Ma che cos’è l’enuresi? “E’ definita dall’International Children’s Continence Society (ICCS) come una incontinenza urinaria intermittente durante il sonno. L’enuresi si può classificare in: primaria, quando non sia stato mai raggiunto il controllo minzionale notturno; secondaria, quando si ripresenta dopo un periodo asciutto continuativo almeno maggiore di 6 mesi- spiega la Sip- Sia nella enuresi primaria che in quella secondaria devono essere inoltre distinte le forme: monosintomatica (EM), in cui l’unico sintomo è rappresentato dalla perdita involontaria di urina durante il sonno in assenza di altri sintomi di disfunzione vescicale; non-monosintomatica (ENM), quando il letto è bagnato più di una volta per notte, e sono presenti uno o più dei seguenti sintomi di disfunzione vescicale: alterazione della frequenza minzionale (minore o uguale a 3, maggiore o uguale a 7 minzioni/die); incontinenza urinaria diurna di diversa entità; urgenza minzionale (improvviso e incontrollabile desiderio di fare la pipì); manovre di sostegno del piano perineale atte a contrastare le contrazioni detrusoriali e ad assicurare la continenza (inchino, pressione calcagno su perineo, gambe incrociate, saltelli); sensazione di svuotamento vescicale incompleto; mitto interrotto o necessità di fare pipì ravvicinate; minzione che avviene grazie al torchio addominale (minzione da sforzo); storia di pregresse infezioni urinarie”, sottolineano i pediatri. 

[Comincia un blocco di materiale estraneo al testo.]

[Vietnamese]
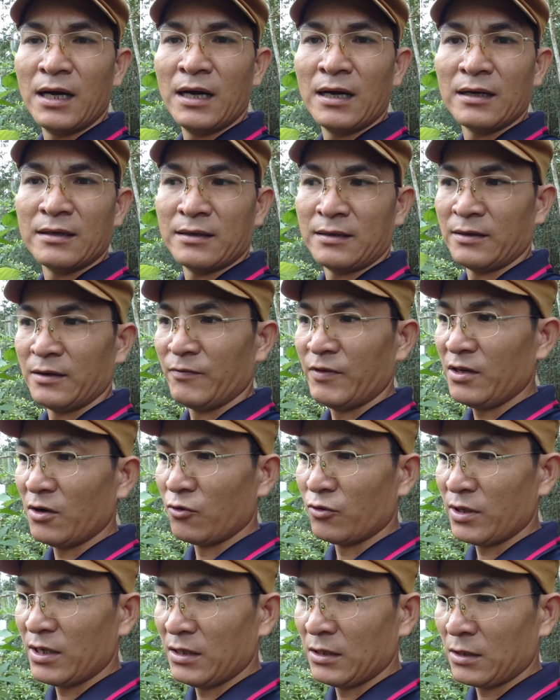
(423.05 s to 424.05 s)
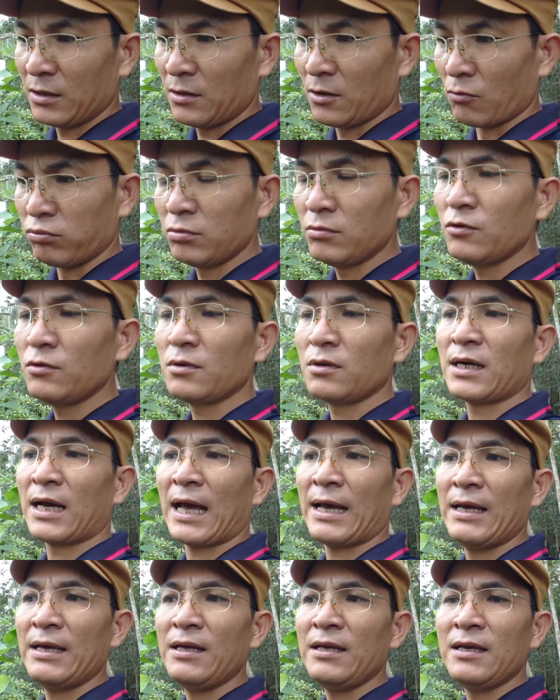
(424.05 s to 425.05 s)
à, ví dụ như cũng
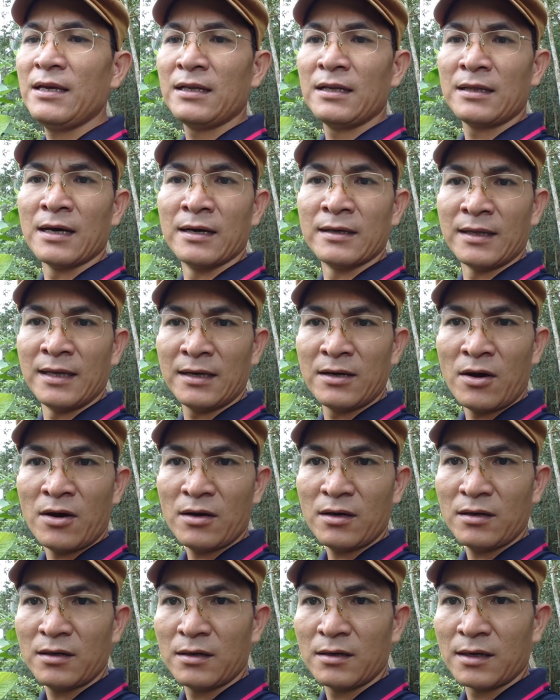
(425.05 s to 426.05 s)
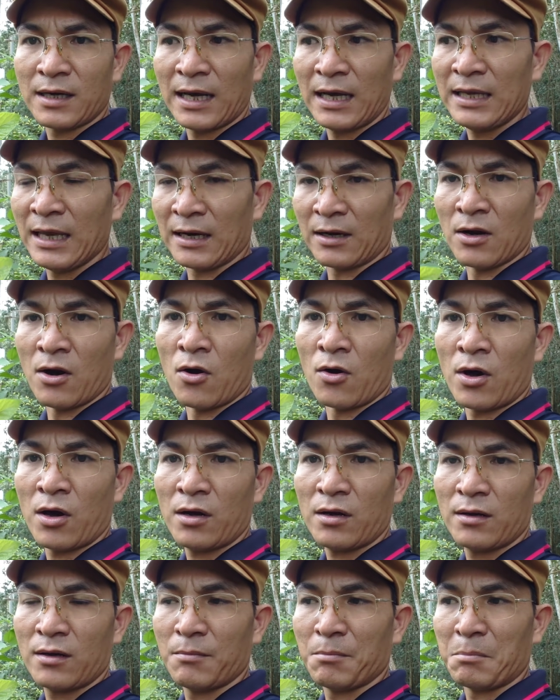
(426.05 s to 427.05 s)
cái thời tiết đó cái nhiệt độ
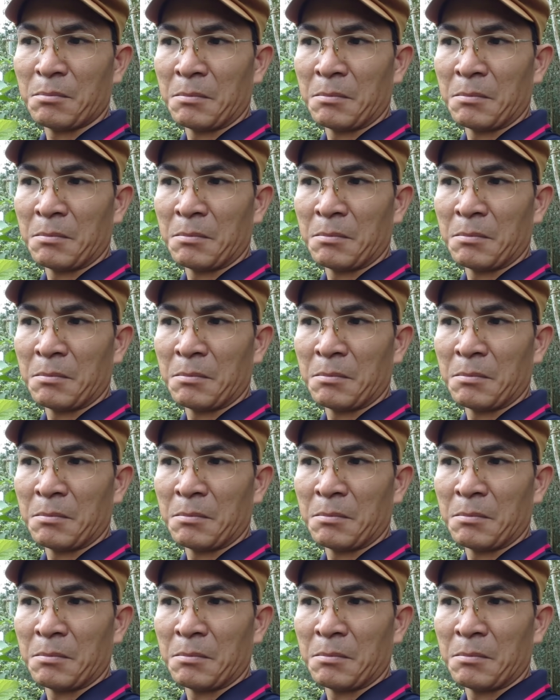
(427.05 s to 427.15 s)
đó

Cosa fare per migliorare la qualità di vita dei bambini con questa condizione clinica e delle loro famiglie? “Il compito del pediatra è proprio quello di avvicinarsi non all’enuresi ma al bambino enuretico- dicono gli esperti- cercando di dissipare i suoi dubbi, le sue perplessità, dando per quanto possibile certezze e facendo comprendere alle famiglie che il bambino va supportato, compreso e aiutato e, soprattutto, non va colpevolizzato e rimproverato”. Per quanto riguarda gli strumenti diagnostici, la Sip spiega che “la presa in carico del bambino con enuresi richiede due differenti livelli di intervento: il primo concerne il pediatra; il secondo riguarda lo specialista psicologo e/o neuropsichiatra infantile, qualora si evidenzi l’opportunità di approfondimenti specifici”. Importante la comunicazione positiva al genitore sull’integrazione dei diversi livelli di assistenza “nella gestione della problematica dell’enuresi- sottolinea la Società italiana di pediatria- un ruolo fondamentale viene sicuramente svolto dal pediatra che ha sostanzialmente tre compiti: definire il processo diagnostico e nel caso di una EM gestire la fase terapeutica. Inoltre, nel caso di una ENM, dovrà inviare il bambino/a o ragazzo/a ad un centro di II livello; modulare la terapia dell’EM; giocare un ruolo motivazionale positivo sia nei confronti del paziente che nei confronti della famiglia”.